# [PROBLEM]
Restate the full listing precisely as written.

# [RECORDS SHOWN]

=====

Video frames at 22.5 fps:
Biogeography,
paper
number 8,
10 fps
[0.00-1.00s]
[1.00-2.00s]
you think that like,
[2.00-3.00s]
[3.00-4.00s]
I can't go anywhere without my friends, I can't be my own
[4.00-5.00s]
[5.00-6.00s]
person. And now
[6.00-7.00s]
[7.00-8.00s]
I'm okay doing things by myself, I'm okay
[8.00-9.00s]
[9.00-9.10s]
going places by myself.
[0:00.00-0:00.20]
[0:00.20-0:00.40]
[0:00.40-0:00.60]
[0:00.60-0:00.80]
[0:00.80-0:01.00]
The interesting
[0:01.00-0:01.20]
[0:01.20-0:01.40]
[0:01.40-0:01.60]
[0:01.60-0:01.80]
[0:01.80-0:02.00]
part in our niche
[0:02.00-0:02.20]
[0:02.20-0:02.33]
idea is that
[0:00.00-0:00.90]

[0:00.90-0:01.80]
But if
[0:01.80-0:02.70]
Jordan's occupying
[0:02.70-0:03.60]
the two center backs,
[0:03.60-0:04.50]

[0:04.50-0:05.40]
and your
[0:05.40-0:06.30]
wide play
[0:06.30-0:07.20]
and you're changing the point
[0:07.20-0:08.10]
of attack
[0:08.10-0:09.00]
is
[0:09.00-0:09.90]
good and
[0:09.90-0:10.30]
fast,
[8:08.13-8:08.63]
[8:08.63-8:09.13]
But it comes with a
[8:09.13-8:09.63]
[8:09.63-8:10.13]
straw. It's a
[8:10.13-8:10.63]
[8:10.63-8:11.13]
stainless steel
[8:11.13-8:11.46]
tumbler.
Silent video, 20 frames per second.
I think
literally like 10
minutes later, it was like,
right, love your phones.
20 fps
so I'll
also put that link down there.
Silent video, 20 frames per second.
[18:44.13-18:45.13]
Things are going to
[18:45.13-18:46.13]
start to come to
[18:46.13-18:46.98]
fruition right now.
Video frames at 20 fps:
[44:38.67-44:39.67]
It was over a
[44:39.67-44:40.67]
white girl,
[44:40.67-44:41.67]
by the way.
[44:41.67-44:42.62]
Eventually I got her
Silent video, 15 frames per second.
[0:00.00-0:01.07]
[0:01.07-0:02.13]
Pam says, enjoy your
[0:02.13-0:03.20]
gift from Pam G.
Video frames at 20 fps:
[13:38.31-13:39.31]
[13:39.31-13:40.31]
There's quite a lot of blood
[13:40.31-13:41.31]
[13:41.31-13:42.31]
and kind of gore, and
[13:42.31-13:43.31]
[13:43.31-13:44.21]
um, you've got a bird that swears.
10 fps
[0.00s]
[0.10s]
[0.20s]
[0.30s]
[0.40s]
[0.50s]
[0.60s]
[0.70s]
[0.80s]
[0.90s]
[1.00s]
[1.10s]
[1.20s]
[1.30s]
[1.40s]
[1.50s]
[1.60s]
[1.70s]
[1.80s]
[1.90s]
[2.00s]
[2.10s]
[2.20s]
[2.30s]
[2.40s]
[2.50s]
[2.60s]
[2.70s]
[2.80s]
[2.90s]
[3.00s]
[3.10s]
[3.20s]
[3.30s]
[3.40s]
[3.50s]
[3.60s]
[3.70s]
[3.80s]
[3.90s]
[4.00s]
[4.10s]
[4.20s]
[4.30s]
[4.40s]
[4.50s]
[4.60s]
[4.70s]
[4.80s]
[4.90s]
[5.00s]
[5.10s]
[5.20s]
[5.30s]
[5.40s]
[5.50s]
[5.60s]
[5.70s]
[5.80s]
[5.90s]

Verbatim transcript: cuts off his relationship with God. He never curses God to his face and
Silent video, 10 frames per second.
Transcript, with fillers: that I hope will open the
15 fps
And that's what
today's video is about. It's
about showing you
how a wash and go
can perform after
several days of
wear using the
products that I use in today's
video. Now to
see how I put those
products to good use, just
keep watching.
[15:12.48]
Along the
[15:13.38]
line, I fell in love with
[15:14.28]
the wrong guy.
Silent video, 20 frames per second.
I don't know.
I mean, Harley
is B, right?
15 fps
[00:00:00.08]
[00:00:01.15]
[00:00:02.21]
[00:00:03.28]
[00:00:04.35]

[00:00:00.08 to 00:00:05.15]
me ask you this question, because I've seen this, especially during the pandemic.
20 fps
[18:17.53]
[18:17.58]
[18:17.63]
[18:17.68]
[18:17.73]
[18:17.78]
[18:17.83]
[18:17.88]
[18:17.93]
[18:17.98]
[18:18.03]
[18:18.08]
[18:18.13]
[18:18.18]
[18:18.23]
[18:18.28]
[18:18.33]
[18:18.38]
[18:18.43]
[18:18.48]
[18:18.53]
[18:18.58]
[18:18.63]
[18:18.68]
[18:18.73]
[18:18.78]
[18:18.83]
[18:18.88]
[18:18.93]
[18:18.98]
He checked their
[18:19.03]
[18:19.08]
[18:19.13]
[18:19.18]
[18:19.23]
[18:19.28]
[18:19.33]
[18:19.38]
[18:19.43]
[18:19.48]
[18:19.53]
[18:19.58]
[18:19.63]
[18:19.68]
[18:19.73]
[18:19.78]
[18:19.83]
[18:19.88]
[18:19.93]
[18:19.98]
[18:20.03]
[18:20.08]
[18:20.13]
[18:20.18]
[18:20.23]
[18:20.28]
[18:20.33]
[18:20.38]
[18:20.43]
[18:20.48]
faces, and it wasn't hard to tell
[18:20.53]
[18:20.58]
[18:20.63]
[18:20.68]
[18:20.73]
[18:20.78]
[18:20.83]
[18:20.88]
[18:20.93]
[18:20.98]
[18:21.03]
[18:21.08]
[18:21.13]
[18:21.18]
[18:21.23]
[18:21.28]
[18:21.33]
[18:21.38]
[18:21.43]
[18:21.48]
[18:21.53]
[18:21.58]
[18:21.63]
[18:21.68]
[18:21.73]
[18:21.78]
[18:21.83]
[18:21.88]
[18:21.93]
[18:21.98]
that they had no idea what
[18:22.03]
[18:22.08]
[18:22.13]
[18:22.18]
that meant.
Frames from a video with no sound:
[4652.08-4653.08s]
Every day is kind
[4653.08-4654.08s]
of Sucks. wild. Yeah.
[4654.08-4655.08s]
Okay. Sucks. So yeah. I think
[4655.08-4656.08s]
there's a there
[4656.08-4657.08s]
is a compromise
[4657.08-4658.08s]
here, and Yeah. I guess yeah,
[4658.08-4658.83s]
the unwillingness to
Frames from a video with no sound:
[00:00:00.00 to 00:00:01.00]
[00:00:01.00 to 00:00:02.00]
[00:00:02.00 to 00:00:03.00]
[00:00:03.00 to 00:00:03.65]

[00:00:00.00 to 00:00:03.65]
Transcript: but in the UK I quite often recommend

=====

# [ANSWER FOR THE TASK]
Video frames at 22.5 fps:
Biogeography,
paper
number 8,
10 fps
[0.00-1.00s]
[1.00-2.00s]
you think that like,
[2.00-3.00s]
[3.00-4.00s]
I can't go anywhere without my friends, I can't be my own
[4.00-5.00s]
[5.00-6.00s]
person. And now
[6.00-7.00s]
[7.00-8.00s]
I'm okay doing things by myself, I'm okay
[8.00-9.00s]
[9.00-9.10s]
going places by myself.
[0:00.00-0:00.20]
[0:00.20-0:00.40]
[0:00.40-0:00.60]
[0:00.60-0:00.80]
[0:00.80-0:01.00]
The interesting
[0:01.00-0:01.20]
[0:01.20-0:01.40]
[0:01.40-0:01.60]
[0:01.60-0:01.80]
[0:01.80-0:02.00]
part in our niche
[0:02.00-0:02.20]
[0:02.20-0:02.33]
idea is that
[0:00.00-0:00.90]

[0:00.90-0:01.80]
But if
[0:01.80-0:02.70]
Jordan's occupying
[0:02.70-0:03.60]
the two center backs,
[0:03.60-0:04.50]

[0:04.50-0:05.40]
and your
[0:05.40-0:06.30]
wide play
[0:06.30-0:07.20]
and you're changing the point
[0:07.20-0:08.10]
of attack
[0:08.10-0:09.00]
is
[0:09.00-0:09.90]
good and
[0:09.90-0:10.30]
fast,
[8:08.13-8:08.63]
[8:08.63-8:09.13]
But it comes with a
[8:09.13-8:09.63]
[8:09.63-8:10.13]
straw. It's a
[8:10.13-8:10.63]
[8:10.63-8:11.13]
stainless steel
[8:11.13-8:11.46]
tumbler.
Silent video, 20 frames per second.
I think
literally like 10
minutes later, it was like,
right, love your phones.
20 fps
so I'll
also put that link down there.
Silent video, 20 frames per second.
[18:44.13-18:45.13]
Things are going to
[18:45.13-18:46.13]
start to come to
[18:46.13-18:46.98]
fruition right now.
Video frames at 20 fps:
[44:38.67-44:39.67]
It was over a
[44:39.67-44:40.67]
white girl,
[44:40.67-44:41.67]
by the way.
[44:41.67-44:42.62]
Eventually I got her
Silent video, 15 frames per second.
[0:00.00-0:01.07]
[0:01.07-0:02.13]
Pam says, enjoy your
[0:02.13-0:03.20]
gift from Pam G.
Video frames at 20 fps:
[13:38.31-13:39.31]
[13:39.31-13:40.31]
There's quite a lot of blood
[13:40.31-13:41.31]
[13:41.31-13:42.31]
and kind of gore, and
[13:42.31-13:43.31]
[13:43.31-13:44.21]
um, you've got a bird that swears.
10 fps
[0.00s]
[0.10s]
[0.20s]
[0.30s]
[0.40s]
[0.50s]
[0.60s]
[0.70s]
[0.80s]
[0.90s]
[1.00s]
[1.10s]
[1.20s]
[1.30s]
[1.40s]
[1.50s]
[1.60s]
[1.70s]
[1.80s]
[1.90s]
[2.00s]
[2.10s]
[2.20s]
[2.30s]
[2.40s]
[2.50s]
[2.60s]
[2.70s]
[2.80s]
[2.90s]
[3.00s]
[3.10s]
[3.20s]
[3.30s]
[3.40s]
[3.50s]
[3.60s]
[3.70s]
[3.80s]
[3.90s]
[4.00s]
[4.10s]
[4.20s]
[4.30s]
[4.40s]
[4.50s]
[4.60s]
[4.70s]
[4.80s]
[4.90s]
[5.00s]
[5.10s]
[5.20s]
[5.30s]
[5.40s]
[5.50s]
[5.60s]
[5.70s]
[5.80s]
[5.90s]

Verbatim transcript: cuts off his relationship with God. He never curses God to his face and
Silent video, 10 frames per second.
Transcript, with fillers: that I hope will open the
15 fps
And that's what
today's video is about. It's
about showing you
how a wash and go
can perform after
several days of
wear using the
products that I use in today's
video. Now to
see how I put those
products to good use, just
keep watching.
[15:12.48]
Along the
[15:13.38]
line, I fell in love with
[15:14.28]
the wrong guy.
Silent video, 20 frames per second.
I don't know.
I mean, Harley
is B, right?
15 fps
[00:00:00.08]
[00:00:01.15]
[00:00:02.21]
[00:00:03.28]
[00:00:04.35]

[00:00:00.08 to 00:00:05.15]
me ask you this question, because I've seen this, especially during the pandemic.
20 fps
[18:17.53]
[18:17.58]
[18:17.63]
[18:17.68]
[18:17.73]
[18:17.78]
[18:17.83]
[18:17.88]
[18:17.93]
[18:17.98]
[18:18.03]
[18:18.08]
[18:18.13]
[18:18.18]
[18:18.23]
[18:18.28]
[18:18.33]
[18:18.38]
[18:18.43]
[18:18.48]
[18:18.53]
[18:18.58]
[18:18.63]
[18:18.68]
[18:18.73]
[18:18.78]
[18:18.83]
[18:18.88]
[18:18.93]
[18:18.98]
He checked their
[18:19.03]
[18:19.08]
[18:19.13]
[18:19.18]
[18:19.23]
[18:19.28]
[18:19.33]
[18:19.38]
[18:19.43]
[18:19.48]
[18:19.53]
[18:19.58]
[18:19.63]
[18:19.68]
[18:19.73]
[18:19.78]
[18:19.83]
[18:19.88]
[18:19.93]
[18:19.98]
[18:20.03]
[18:20.08]
[18:20.13]
[18:20.18]
[18:20.23]
[18:20.28]
[18:20.33]
[18:20.38]
[18:20.43]
[18:20.48]
faces, and it wasn't hard to tell
[18:20.53]
[18:20.58]
[18:20.63]
[18:20.68]
[18:20.73]
[18:20.78]
[18:20.83]
[18:20.88]
[18:20.93]
[18:20.98]
[18:21.03]
[18:21.08]
[18:21.13]
[18:21.18]
[18:21.23]
[18:21.28]
[18:21.33]
[18:21.38]
[18:21.43]
[18:21.48]
[18:21.53]
[18:21.58]
[18:21.63]
[18:21.68]
[18:21.73]
[18:21.78]
[18:21.83]
[18:21.88]
[18:21.93]
[18:21.98]
that they had no idea what
[18:22.03]
[18:22.08]
[18:22.13]
[18:22.18]
that meant.
Frames from a video with no sound:
[4652.08-4653.08s]
Every day is kind
[4653.08-4654.08s]
of Sucks. wild. Yeah.
[4654.08-4655.08s]
Okay. Sucks. So yeah. I think
[4655.08-4656.08s]
there's a there
[4656.08-4657.08s]
is a compromise
[4657.08-4658.08s]
here, and Yeah. I guess yeah,
[4658.08-4658.83s]
the unwillingness to
Frames from a video with no sound:
[00:00:00.00 to 00:00:01.00]
[00:00:01.00 to 00:00:02.00]
[00:00:02.00 to 00:00:03.00]
[00:00:03.00 to 00:00:03.65]

[00:00:00.00 to 00:00:03.65]
Transcript: but in the UK I quite often recommend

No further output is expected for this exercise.